When we think of air pollution, smoke-belching factories or exhaust-spewing cars come to mind.
But the biggest air pollution threats are actually inside your home.
Air pollution is two to five times higher indoors than outside, according to the Environmental Protection Agency. And the average American spends 87% of their time inside buildings. This makes indoor air quality a crucial health factor.1
New research published in the American Heart Association’s journal Circulation reveals just how damaging indoor air pollution is to the cardiovascular system.
In a first of its kind study, Chinese researchers used “metabolomics.” This is a method that measures pollution’s impact on the body’s glucose, amino acids, fatty acids, and lipids. When these markers rise, so do insulin resistance, blood pressure, inflammation, and oxidative stress. All of these are serious health issues.2
The scientists recruited 55 healthy college students. They randomly put real or sham air purification filters in each of their dormitory rooms for nine days.3
The air purifiers reduced a major type of air pollution, fine particulate matter, by 82%. After the purifiers were activated, the subjects had an immediate reduction in stress hormone levels.
The subjects who got placebo filters had worse overall health markers.

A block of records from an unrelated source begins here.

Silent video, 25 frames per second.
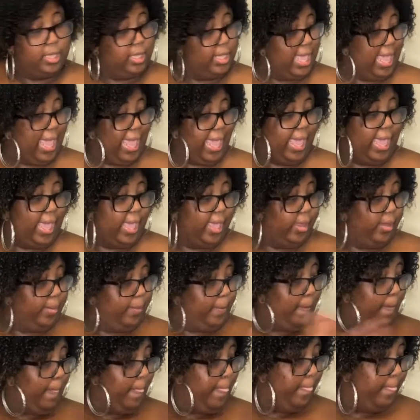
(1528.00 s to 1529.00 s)
And
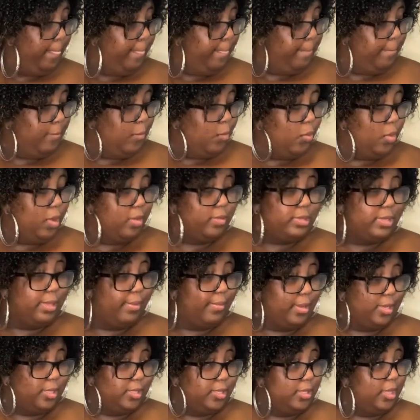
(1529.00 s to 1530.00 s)
what was I
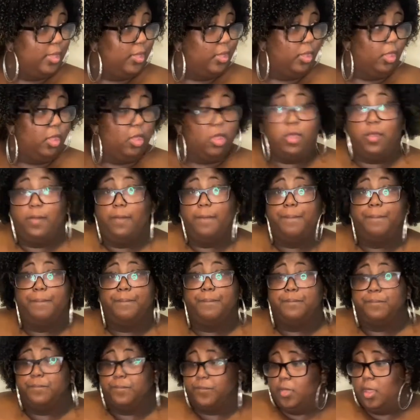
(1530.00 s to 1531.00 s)
about to tell y'all?
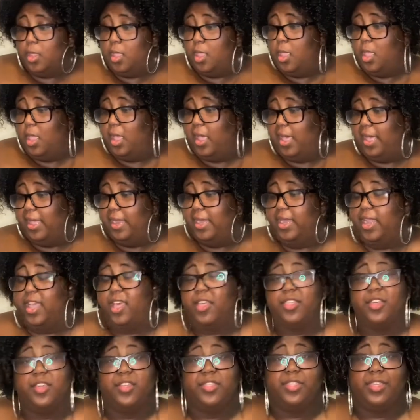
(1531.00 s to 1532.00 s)

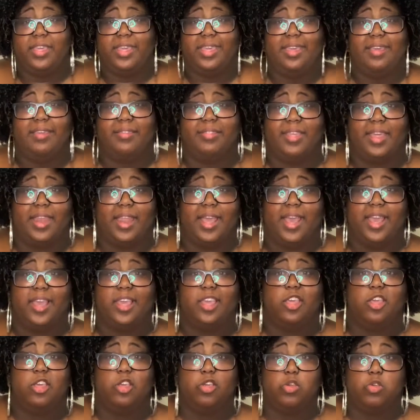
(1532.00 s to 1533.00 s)
Another thing that I
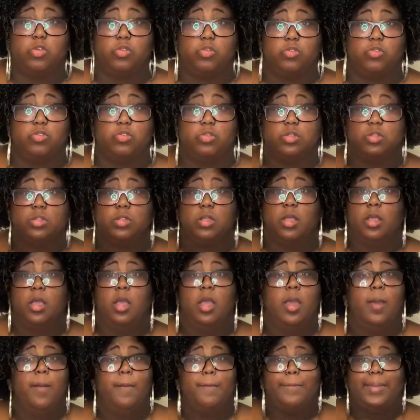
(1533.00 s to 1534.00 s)
use,
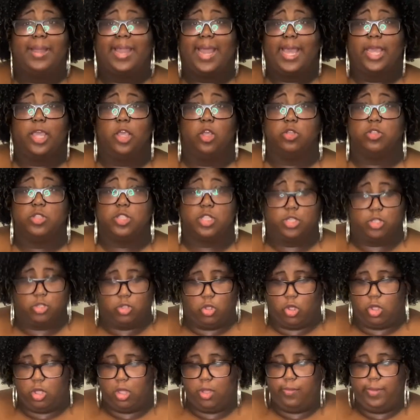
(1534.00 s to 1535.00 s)
but I use this
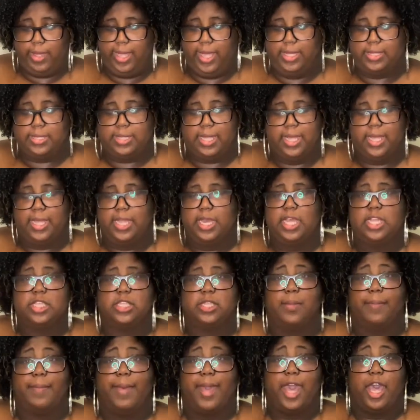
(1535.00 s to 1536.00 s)
always, like it
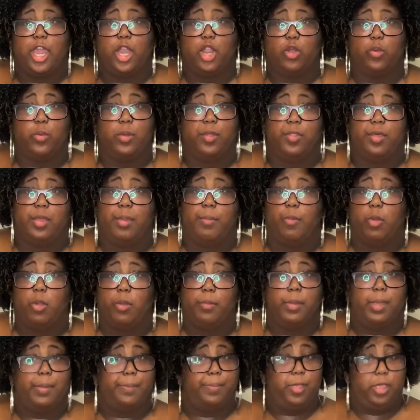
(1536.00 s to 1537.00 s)
doesn't matter whether I'm
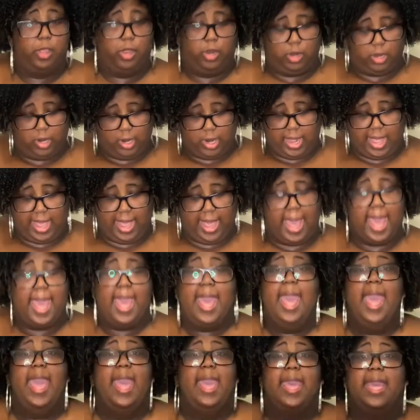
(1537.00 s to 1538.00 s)
on my period or not,
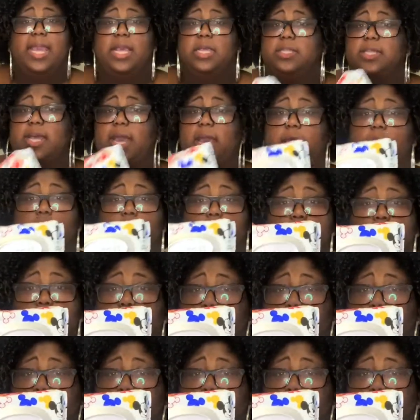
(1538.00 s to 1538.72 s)
is I use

They had higher blood pressure, blood sugar, inflammation, and oxidative stress.
“We found significant health benefits with air purifiers,” said Dr. Haidong Kan. He is the lead study author and professor of environmental health sciences at Fudan University in Shanghai.4
Surprising Sources of Indoor Air Pollution
Where does indoor pollution come from?
It’s not just one source. Stoves, heaters, and fireplaces all emit some carbon monoxide, even if vented properly. Carpeting, furniture, and other products with artificial fabrics off-gas formaldehyde and other chemical solvents. Electronics emit phthalates, which are tied to hormonal problems. Damp bathrooms and kitchens can be sources of airborne molds.5 6
And some outdoor air pollution also makes its way inside your home.

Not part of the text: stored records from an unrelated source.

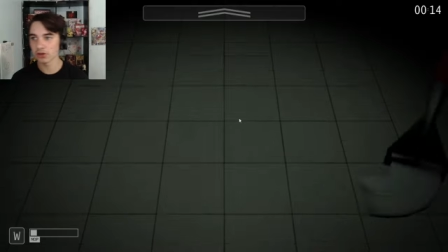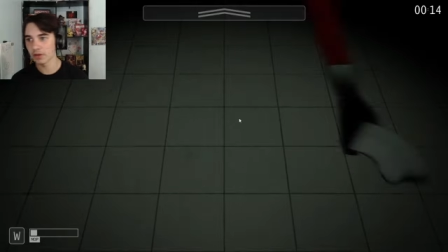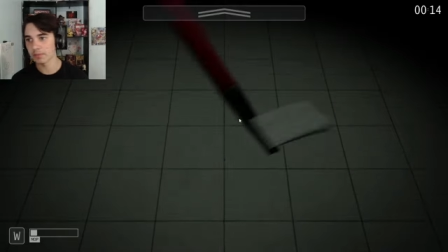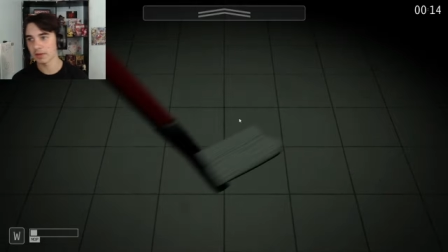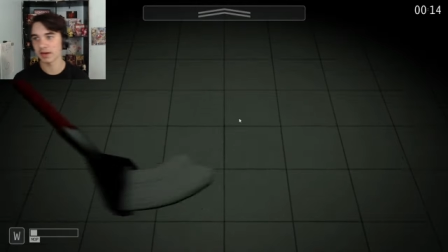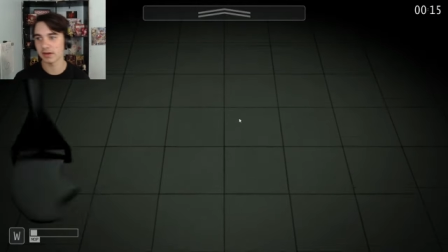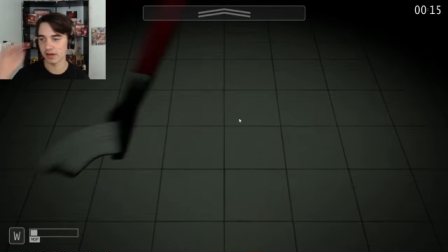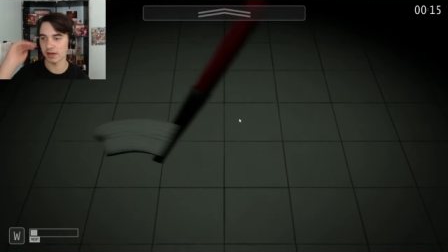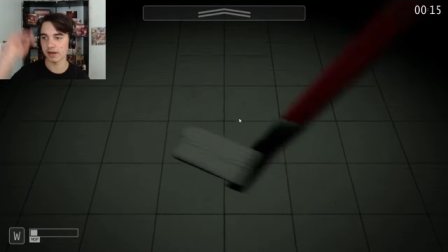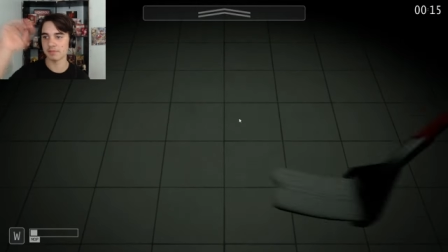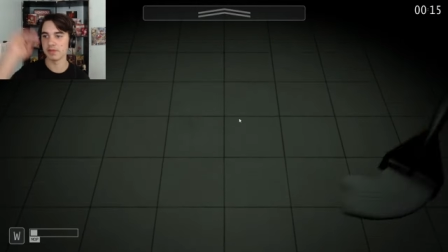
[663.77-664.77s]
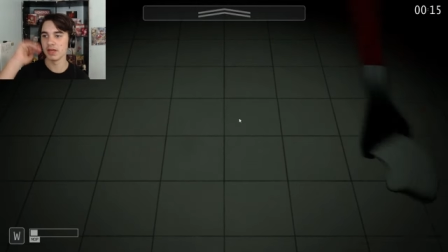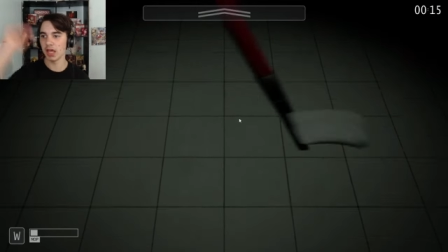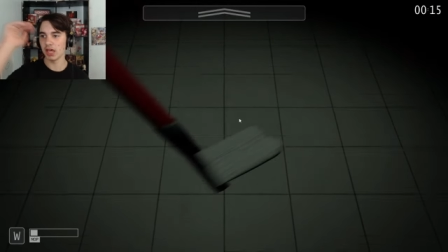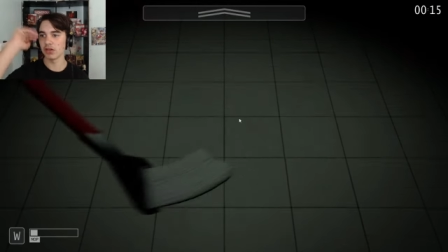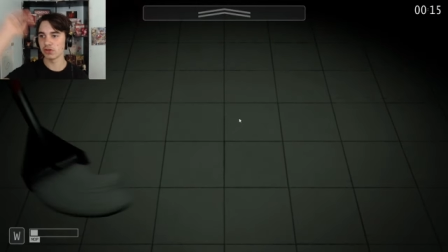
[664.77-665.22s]
up at um,
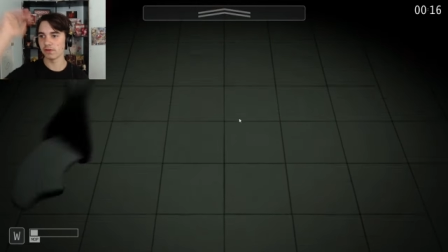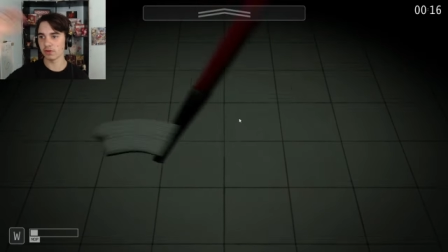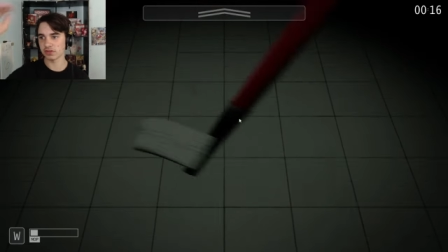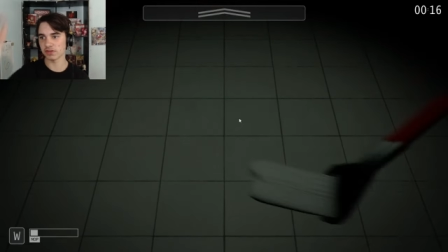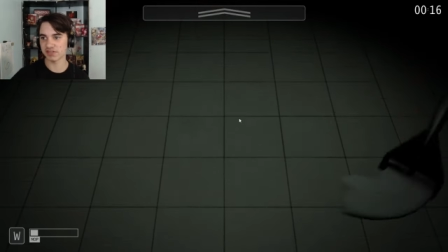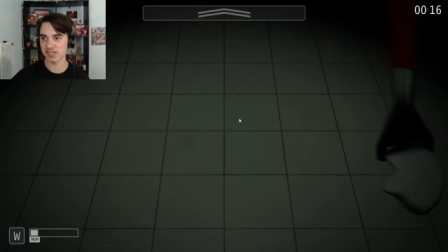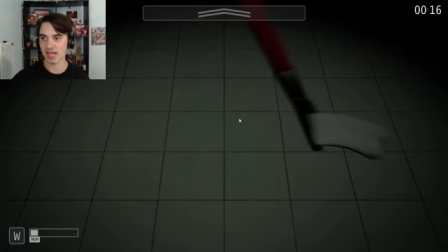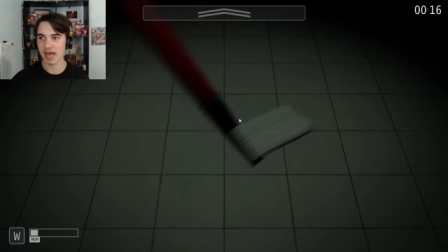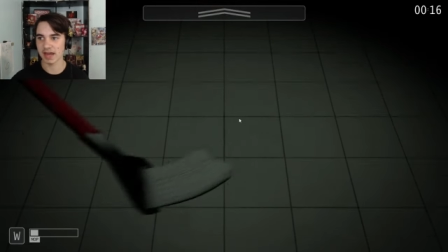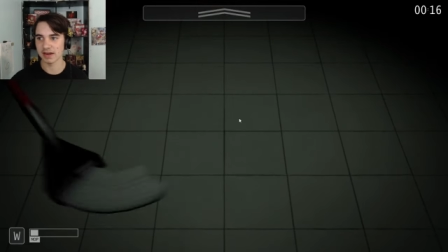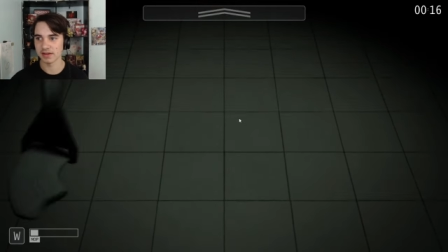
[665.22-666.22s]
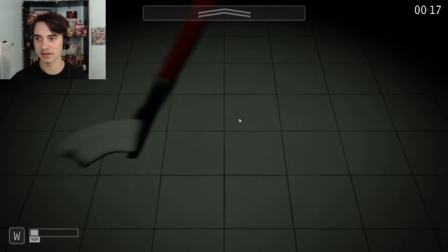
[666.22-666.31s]
intervals of 10.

The best solution is the one used in the study. Indoor air filters can be very effective. The most convenient way to clean the air is to add a HEPA filter system to your furnace and/or air conditioning system.
HEPA stands for “high efficiency particulate air.” This means they capture ultrafine particles, including just about all air pollutants.7
You can also buy stand-alone filters, which are less costly than whole-house systems. But before you buy, you should check the purifier’s rating.8
Air Filter Rating Systems: What You Need to Know
Different manufacturers use different rating systems that show how much pollution a purifier removes from the air. Here are three of the most common rating systems:
- MPR. This is the Micro-Particle Performance Rating system developed by 3M, a company that makes filters. The best filters have MPR ratings between 1,500 and 1,900.
- FPR. Home Depot uses its own 1 to 10 rating system called the Filter Performance Rating. The higher the number, the better the filter.
- MERV. Many whole-house filters list the Minimum Efficiency Reporting Value developed by the American Society of Heating, Refrigerating, and Air-Conditioning Engineers. The higher the number, the better the filtration. You want a MERV higher than 10.
The purity of air you breathe is as important as the food you eat and water you drink. Do your lungs—and the rest of your body—a favor. Make sure the air in your home is clean and safe to breathe.